New Homes for Sale San Elijo Hills in San Marcos – just outside San Diego

San Elijo Hills - San Marco

I was showing new construction to a buyer recently and ran across an incredible community at San Elijo. Convenient to the 15, the 5 and the 78, this community appears to be an awesome lifestyle for all.  Retired?  Newly weds?  Single professional? Family? This neighborhood ( a true community anchored by a central marketplace ) appeals to all.

There are two builders right now D.R. Horton and Lennar. Lennar has Terraza and the less expensive Belmont both worth the stop! D.R.Horton has Altaire.  The models are incredible and worth perusing.

Certified New Home Specialist

I am a new construction fanatic and a CNHS (Certified New Home Specialist). If you are interested in looking in San Marcos, call me, I will take you on a tour of all the models at San Elijo. And…I am a serious negotiator and will get you an incredible deal over there (but you have to go with me – don’t worry, very friendly guy here). Call me at (619) 985-6528.

Feel free to check out the community and the floorplans, but…call me before you visit – your wallet will thank you in the end.

I am also a HAFA certified short sale specialist in case you know anyone with mortgage problems. Avoid foreclosure at all cost.  Check out www.shortsaledignity.com.

 

Short Sales – Bad words? Not if you are in San Diego

San Diego Short Sales

Short sale properties in San Diego. Reason to stay away? Are you kidding. Short sales are golden. You can get short sales in San Diego for about 80% of market value. The process is now refined. Short sales can be an incredible investment with very little pain involved. It has taken the banks about 4 years but , believe it or not, they finally have their stuff together. With the record low interest rates on San Diego mortgages if you are going to invest , San Diego short sales is the place and the time is now. My San Diego short sale site is called Short Sale Dignity at www.shortsaledignity.com.  for the other side of the coin (San diego Short sales – sellers this is for you) will be posted tomorrow.
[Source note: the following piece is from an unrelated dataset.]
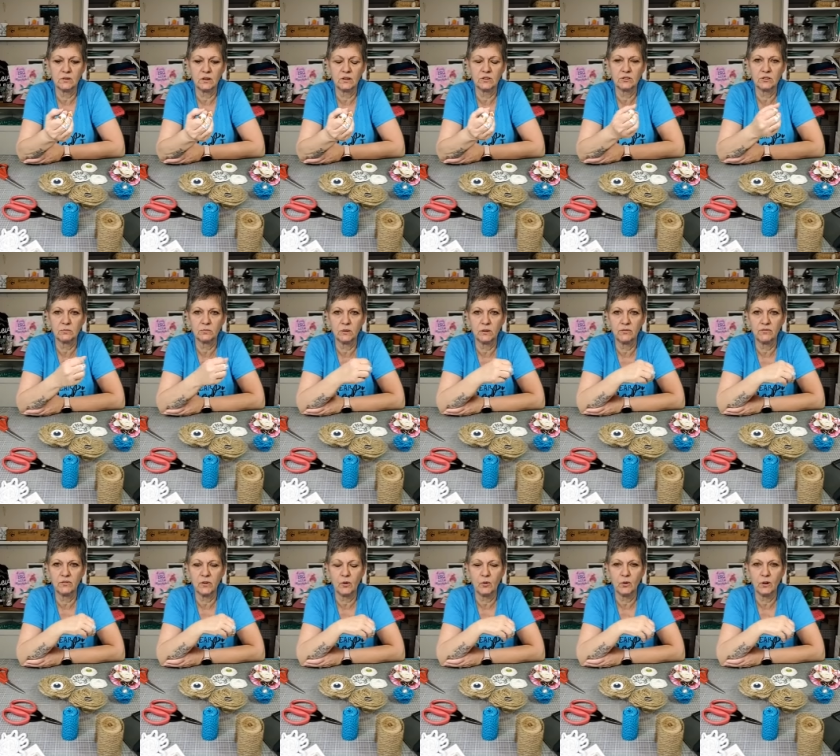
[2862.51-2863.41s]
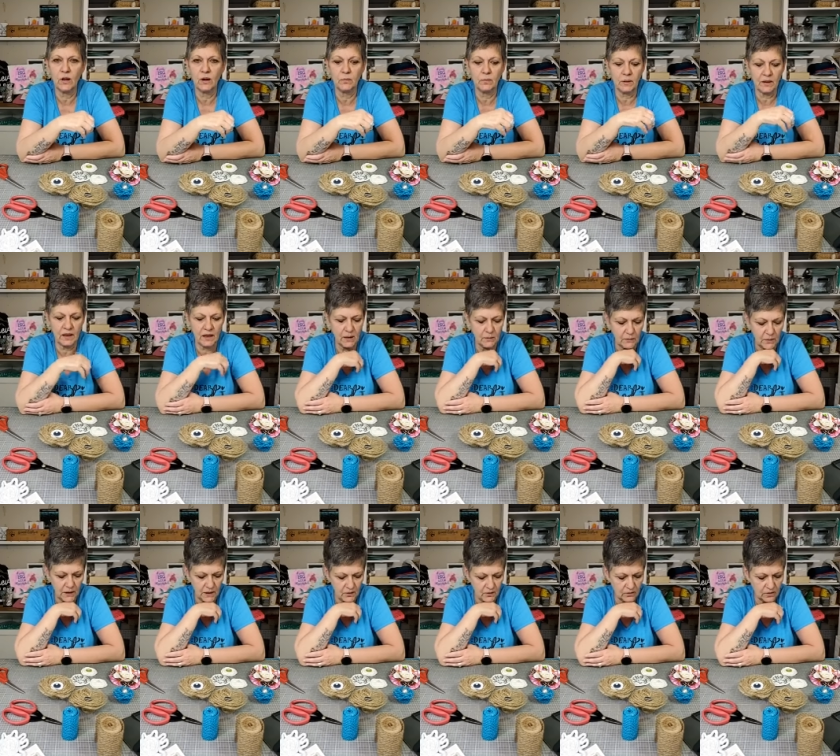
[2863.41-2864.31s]
I took my phone up, I came
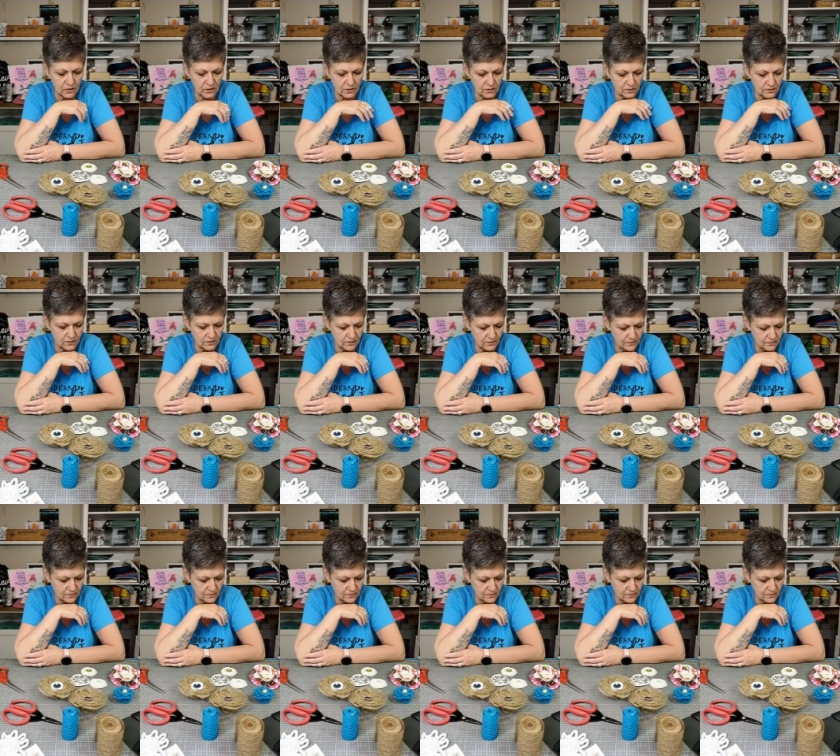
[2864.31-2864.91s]
down and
Come back then. In the meantime, please check out my website and get my free book Fighting Foreclosure at www.shortsaledignity.com and for the most advanced state-of-the-art San Diego property search which includes the entire San Diego MLS head straight for the At Home In San Diego website:

www.AtHomeInSanDiego.com

San Diego’s own Susan Davis proposes the Short Sale Transparency Act.

Susan Davis (D-San Diego)

Susan Davis (D-San Diego)

A bill authored by House member Susan Davis (D-San Diego) was introduced  to Congress to give homeowners at risk of foreclosure a fair chance to avoid further damage to their credit rating. The Short Sale Transparency Act would require the nation’s giant mortgage lenders, Freddie Mac and Fannie Mae to disclose the minimum price they would be willing to accept for a short sale property if the first offer to purchase a home is not accepted.

This law would force bankers to provide the minimum price in an effort to aid the housing market.
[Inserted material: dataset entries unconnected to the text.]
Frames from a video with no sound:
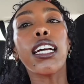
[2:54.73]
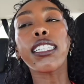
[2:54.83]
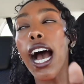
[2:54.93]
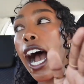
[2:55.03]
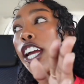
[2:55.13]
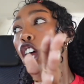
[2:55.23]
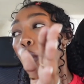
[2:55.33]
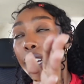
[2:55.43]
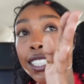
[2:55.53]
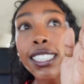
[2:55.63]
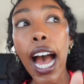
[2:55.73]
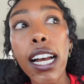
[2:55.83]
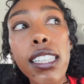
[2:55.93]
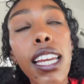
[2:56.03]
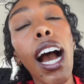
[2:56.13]
is, I know
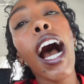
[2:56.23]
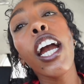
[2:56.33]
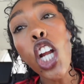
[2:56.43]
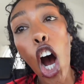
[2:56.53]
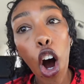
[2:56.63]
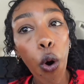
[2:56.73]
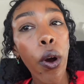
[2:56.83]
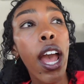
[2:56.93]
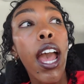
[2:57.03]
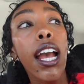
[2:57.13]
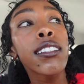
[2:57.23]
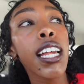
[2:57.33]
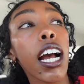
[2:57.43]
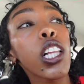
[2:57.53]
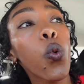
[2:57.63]
exactly
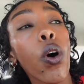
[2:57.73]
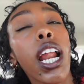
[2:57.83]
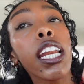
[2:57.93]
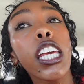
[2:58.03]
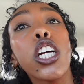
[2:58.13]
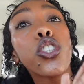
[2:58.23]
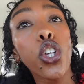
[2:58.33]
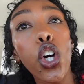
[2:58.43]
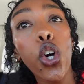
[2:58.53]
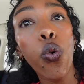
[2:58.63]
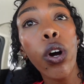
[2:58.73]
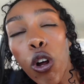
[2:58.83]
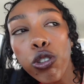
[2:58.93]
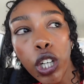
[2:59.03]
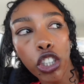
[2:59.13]
what I need to do.
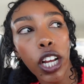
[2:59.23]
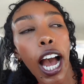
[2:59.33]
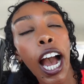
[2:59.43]
No, scratch that.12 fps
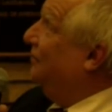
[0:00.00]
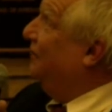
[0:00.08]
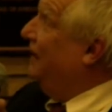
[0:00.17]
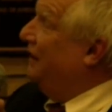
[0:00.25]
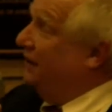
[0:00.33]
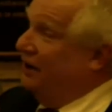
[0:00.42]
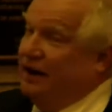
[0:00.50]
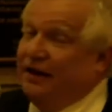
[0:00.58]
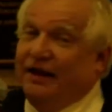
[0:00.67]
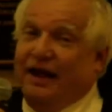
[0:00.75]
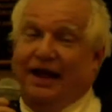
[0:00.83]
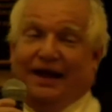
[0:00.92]
figure
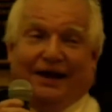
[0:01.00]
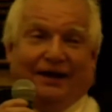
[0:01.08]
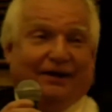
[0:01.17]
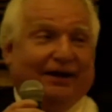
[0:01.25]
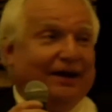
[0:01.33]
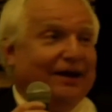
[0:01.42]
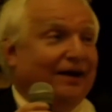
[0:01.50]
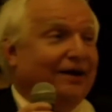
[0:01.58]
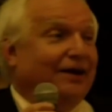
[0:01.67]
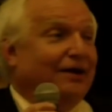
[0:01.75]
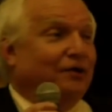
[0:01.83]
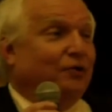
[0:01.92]
and
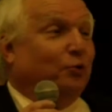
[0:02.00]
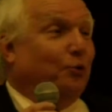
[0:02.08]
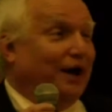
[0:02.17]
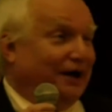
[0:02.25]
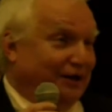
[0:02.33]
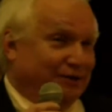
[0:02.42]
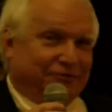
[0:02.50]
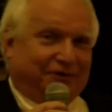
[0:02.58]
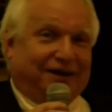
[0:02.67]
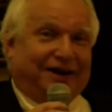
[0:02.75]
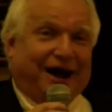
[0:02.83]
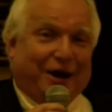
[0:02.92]
12,
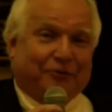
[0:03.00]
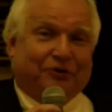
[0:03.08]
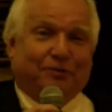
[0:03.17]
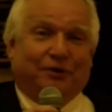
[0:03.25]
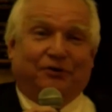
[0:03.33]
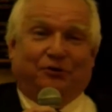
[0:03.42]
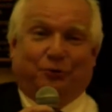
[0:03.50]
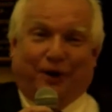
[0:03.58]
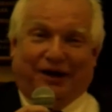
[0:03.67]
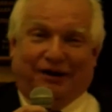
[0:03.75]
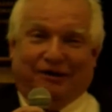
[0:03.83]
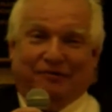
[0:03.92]
count them,
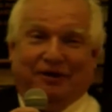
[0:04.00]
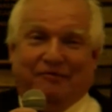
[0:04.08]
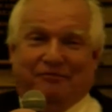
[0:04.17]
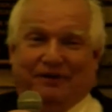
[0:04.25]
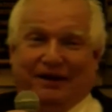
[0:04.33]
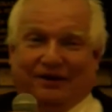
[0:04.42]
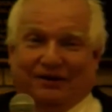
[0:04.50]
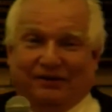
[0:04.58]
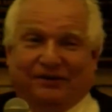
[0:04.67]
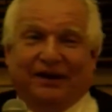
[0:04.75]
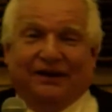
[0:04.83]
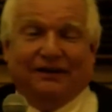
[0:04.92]
12
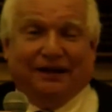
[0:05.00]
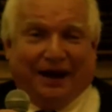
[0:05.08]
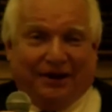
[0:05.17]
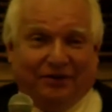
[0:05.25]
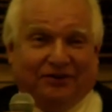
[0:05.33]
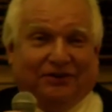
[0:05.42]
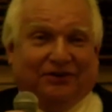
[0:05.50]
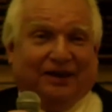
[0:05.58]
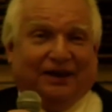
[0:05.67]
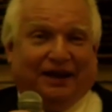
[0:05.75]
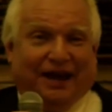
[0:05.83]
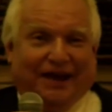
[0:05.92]
figures, larger
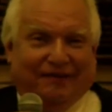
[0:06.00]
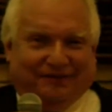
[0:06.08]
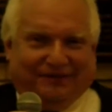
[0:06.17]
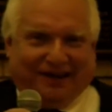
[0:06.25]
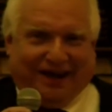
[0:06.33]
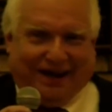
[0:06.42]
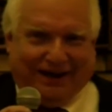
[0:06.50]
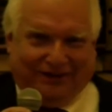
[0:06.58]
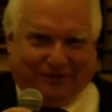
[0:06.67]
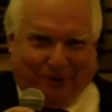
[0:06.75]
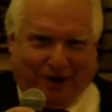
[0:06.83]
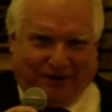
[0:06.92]
than life size,
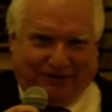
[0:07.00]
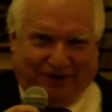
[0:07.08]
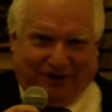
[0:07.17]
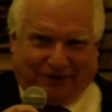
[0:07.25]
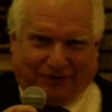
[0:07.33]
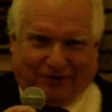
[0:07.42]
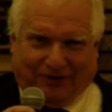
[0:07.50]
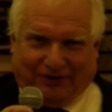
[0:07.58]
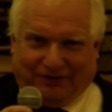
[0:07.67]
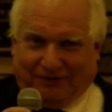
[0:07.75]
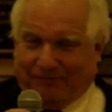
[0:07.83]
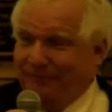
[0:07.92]
marching across.
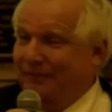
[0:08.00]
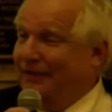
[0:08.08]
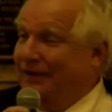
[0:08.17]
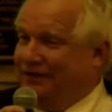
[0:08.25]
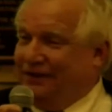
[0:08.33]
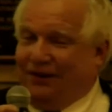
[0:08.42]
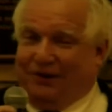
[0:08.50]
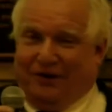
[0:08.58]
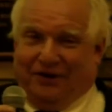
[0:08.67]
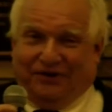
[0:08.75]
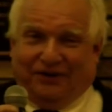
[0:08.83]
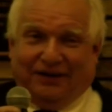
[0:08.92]
It's going to
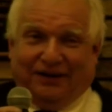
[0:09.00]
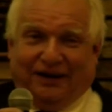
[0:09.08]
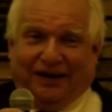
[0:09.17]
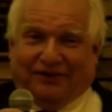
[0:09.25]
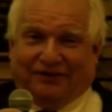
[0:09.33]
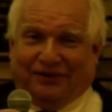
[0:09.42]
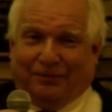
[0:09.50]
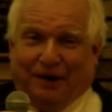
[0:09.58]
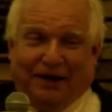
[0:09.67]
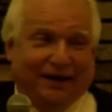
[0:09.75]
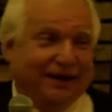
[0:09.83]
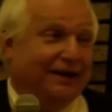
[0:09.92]
cost a little extra
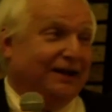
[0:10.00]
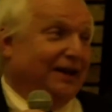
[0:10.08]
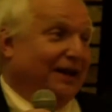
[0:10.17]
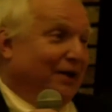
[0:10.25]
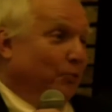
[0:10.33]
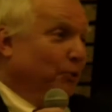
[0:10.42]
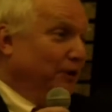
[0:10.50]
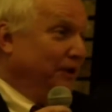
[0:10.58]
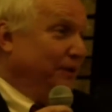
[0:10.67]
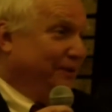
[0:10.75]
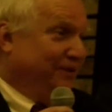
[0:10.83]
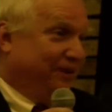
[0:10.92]
money.
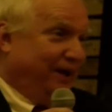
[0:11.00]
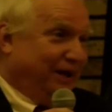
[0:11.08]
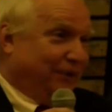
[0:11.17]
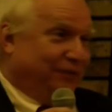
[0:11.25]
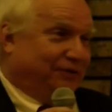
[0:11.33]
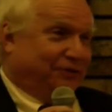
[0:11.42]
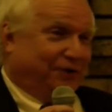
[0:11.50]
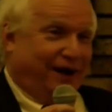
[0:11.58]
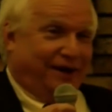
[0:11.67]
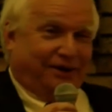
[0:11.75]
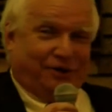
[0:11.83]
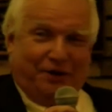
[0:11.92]
William Steele was
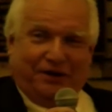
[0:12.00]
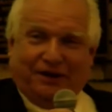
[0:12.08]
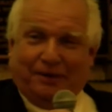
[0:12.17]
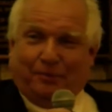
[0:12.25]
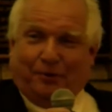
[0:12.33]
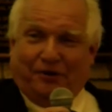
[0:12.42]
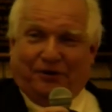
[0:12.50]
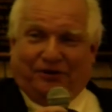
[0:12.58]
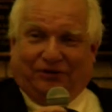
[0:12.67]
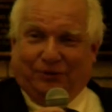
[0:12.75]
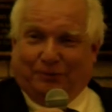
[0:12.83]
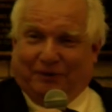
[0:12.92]
great at going to the board of
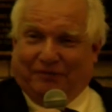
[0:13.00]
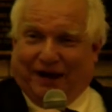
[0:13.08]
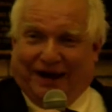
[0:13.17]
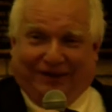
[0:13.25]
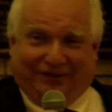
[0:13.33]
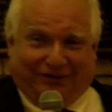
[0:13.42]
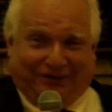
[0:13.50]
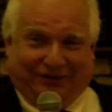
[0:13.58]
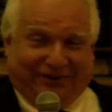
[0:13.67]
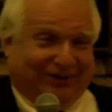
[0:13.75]
supervisors and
Properties that are sold as short sales sell for less than what is currently owed on the mortgage principal, and must be approved by lenders in order to transfer title without blemishes on their title.

Short sales have increased as a last ditch effort by homeowners to avoid foreclosure. When the price a lender requires is unknown, short sales often become less viable. The “shot in the dark” method for determining bids to offer the bank are creating much wasted effort on all involved.

Loan servicers often repeatedly deny short sale offers without providing homeowners any guidance on the price the lender is willing to accept. As a result, many homeowners that may have sold their property as short sales end up as foreclosures. The bill would require lenders to disclose the minimum price that banks would take for their home to provide a level playing field for homeowners, banks and investors.

 

“People deserve a real chance to avoid foreclosure,” said Davis. “It is unfair to expect someone to complete a short sale instead of abandoning their home to foreclosure, if the banks don’t meet them half way. So many homeowners are willing, even eager to work with banks to get out from under the mortgage and protect their credit rating,but far too often, they find themselves in a guessing game as to what dollar amount will complete the sale.”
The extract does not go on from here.